Wird der Fränkische Theatersommer also von der öffentlichen Hand vernachlässigt? Die Rechnung, die Burdinski aufmacht, legt genau diesen Schluss nahe. Der Theatersommer erhalte weniger als zehn Euro Zuschuss pro verkaufter Eintrittskarte, „andere Theater“, so sagt es Burdinski, bekommen „100 bis 150 Euro“. Während andere Theater, darunter Hof, Coburg und Bamberg, ihre Kosten zu lediglich 20 Prozent aus dem Kartenverkauf decken müssten und 80 Prozent von der öffentlichen Hand zugeschossen würden, nehme der Theatersommer 65 Prozent seines Etats aus dem Kartenverkauf ein und decke nur 35 Prozent über Zuschüsse.

Äpfel mit Birnen

80 Prozent Subvention bei Stadttheater-Etats sind tatsächlich keine Seltenheit. Burdinskis Rechnung stimmt dennoch nicht: Stadttheater wie Bamberg haben andere Aufgaben als Burdinskis Wanderbühne, ein Haus wie Hof ist ein Vier-Spartentheater, mit Ballett, Oper, Sprech- und Jungem Theater. „Wir haben einen Bildungsauftrag“, sagt Florian Lühnsdorf, „wir müssen auch Stücke bringen, bei denen wir uns ausrechnen können, dass sie kein Publikumsrenner werden.“

Die Luisenburgfestpiele etwa kommen auf fünf bis sechs Euro pro verkauftem Ticket und befinden sich damit unter Burdinskis Angaben für den Theatersommer. Eines der am höchsten subventionierten Theater ist das Landestheater in Hof, mit 102 Euro pro Karte. Hof macht viel Jugendarbeit, die sich andere Häuser nicht zumuten – das kostet. Damit erfüllt das Haus aber auch wieder einen bildungspolitischen Auftrag.

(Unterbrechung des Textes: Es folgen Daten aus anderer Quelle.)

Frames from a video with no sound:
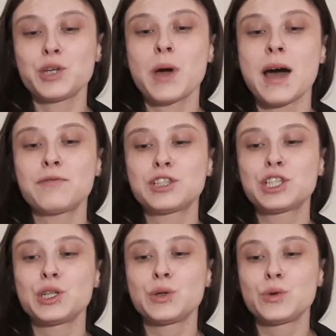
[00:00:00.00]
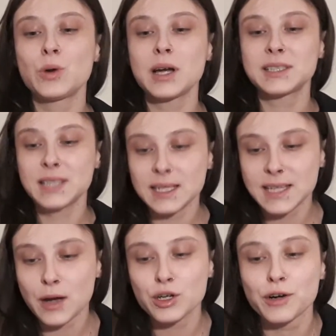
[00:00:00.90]
You have to assess
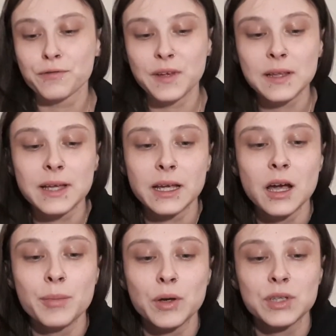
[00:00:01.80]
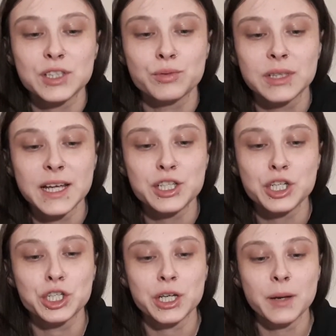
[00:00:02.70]
how you're feeling about this
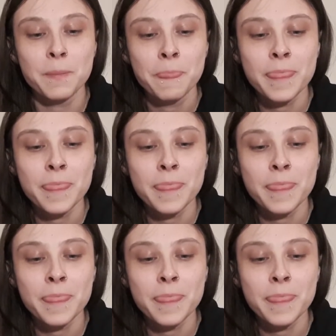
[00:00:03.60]
relationship.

Zu den Bayerischen Förderspitzenreitern gehört  die Bayerische Staatsoper, ein Haus von Weltruf, mit einem der besten Orchester der Welt. Mit rund 109 Euro finanziert die öffentliche Hand jede verkaufte Karte, ebenso beim Landestheater Coburg. Allerdings, wie gesagt: ein Haus von Weltruf. Kein Wandertheater.

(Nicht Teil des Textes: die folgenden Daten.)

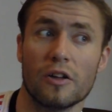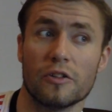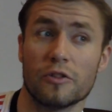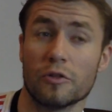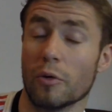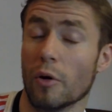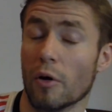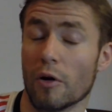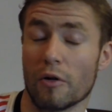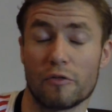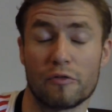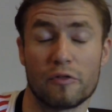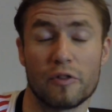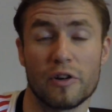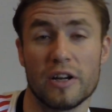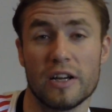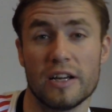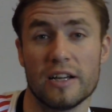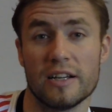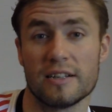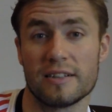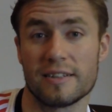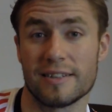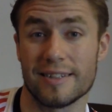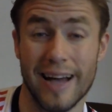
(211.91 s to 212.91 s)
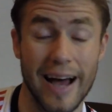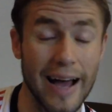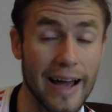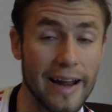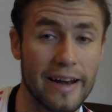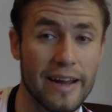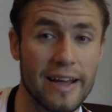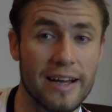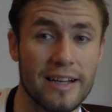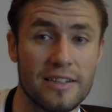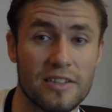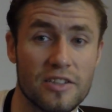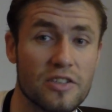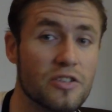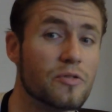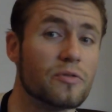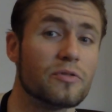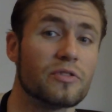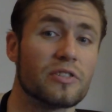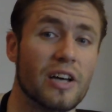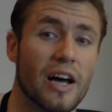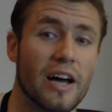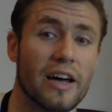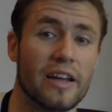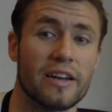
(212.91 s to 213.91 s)
two or three new
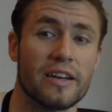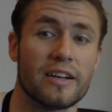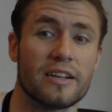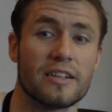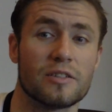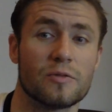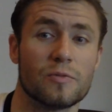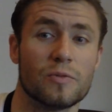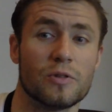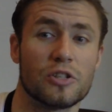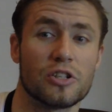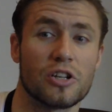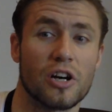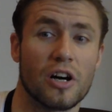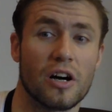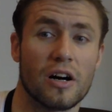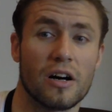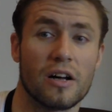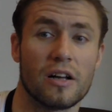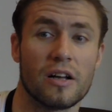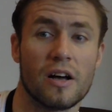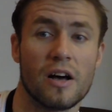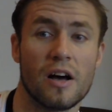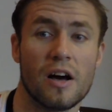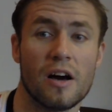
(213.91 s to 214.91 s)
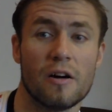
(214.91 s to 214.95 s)
signings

Eine Subvention von 150 Euro, wie von Burdinski behauptet, geht aus der Lektüre des Theateralmanachs nicht hervor, es sei denn, man rechnet Spenden und Sponsorengelder ein: Dann kommen die Bayreuther Festspiele (allerdings nach den Zahlen von 2014) sogar auf 170 Euro Zuschuss pro verkaufter Karte. Aber auch der Theatersommer liegt dann nicht mehr bei 155.000 Euro an Zuschüssen, sondern bei über 210.000.

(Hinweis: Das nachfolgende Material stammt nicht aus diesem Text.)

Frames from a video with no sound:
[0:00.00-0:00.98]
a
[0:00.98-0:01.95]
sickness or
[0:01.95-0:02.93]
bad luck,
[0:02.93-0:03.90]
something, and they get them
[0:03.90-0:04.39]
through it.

Die Studiobühne bekommt mehr Geld

Am ehesten vergleichbar scheint der Theatersommer mit der allerdings überwiegend von Laien bespielten Studiobühne in Bayreuth: Sie kommt den Steuerzahler mit 20 Euro Zuschuss pro Karte mehr als doppelt so teuer wie der Theatersommer.

Bernd Matthes, Vorsitzender des Trägervereins, will mehr Geld, um an noch mehr Geld zu kommen. „Es gilt das Subsidiaritätsprinzip: Wir bekommen aus München nur mehr Geld, wenn wir auch mehr aus der Region bekommen, aber das passiert seit Jahren nicht.“ Dem Theatersommer fehlen nach seinen Worten an Zuschüssen 30.000 Euro, jedes Jahr. Das wären 2000 zahlende Zuschauer.

Keine Wertschätzung in der Region

Burdinski sucht die Schuld an der finanziellen Notlage auch in der Heimat des Theaters. „Wir leben in einer Region, in der keine Wertschätzung für Kulturveranstaltungen da ist.“ Wirklich nicht? Präzise müsste Burdinski sagen: In einer Region, in der Bezirk, Landkreise und Gemeinden sein Theater nicht in der Höhe fördern, die er sich vorstellt. Ein feiner Unterschied. Und: Die Stadt Hollfeld hat den Theatersommer im Rahmen ihrer Möglichkeiten über 25 Jahre treu unterstützt. Miete hat der Verein dort über Jahre nicht gezahlt. Das ist auch eine Form von Bezuschussung, die Burdinski nicht erwähnt.

Kosten sinken, Einnahmen reichen trotzdem nicht

Die Kosten für Schauspieler, Regie und Kostüme sind beim Theatersommer um 21.000 Euro auf 133.000 Euro gesunken. Weil bei großen Stücken einfach weniger Schauspieler eingesetzt werden und immer mehr Einpersonenstücke auf Wanderschaft gehen. Die Personalkosten samt Sozialabgaben liegen trotzdem noch um 76.000 Euro über den Einnahmen aus dem Theaterbetrieb. Das Ziel auch nur einer „schwarzen Null“ scheint auch im laufenden Jahr nur schwer zu erreichen, wie Schatzmeister Stephen Goldfarb zugibt. Matthes sagt: „Die nächsten Jahre werden Schicksalsjahre.“ Letztes Ergebnis des Faktenchecks: Zumindest Matthes liegt mit seinen Aussagen wohl richtig.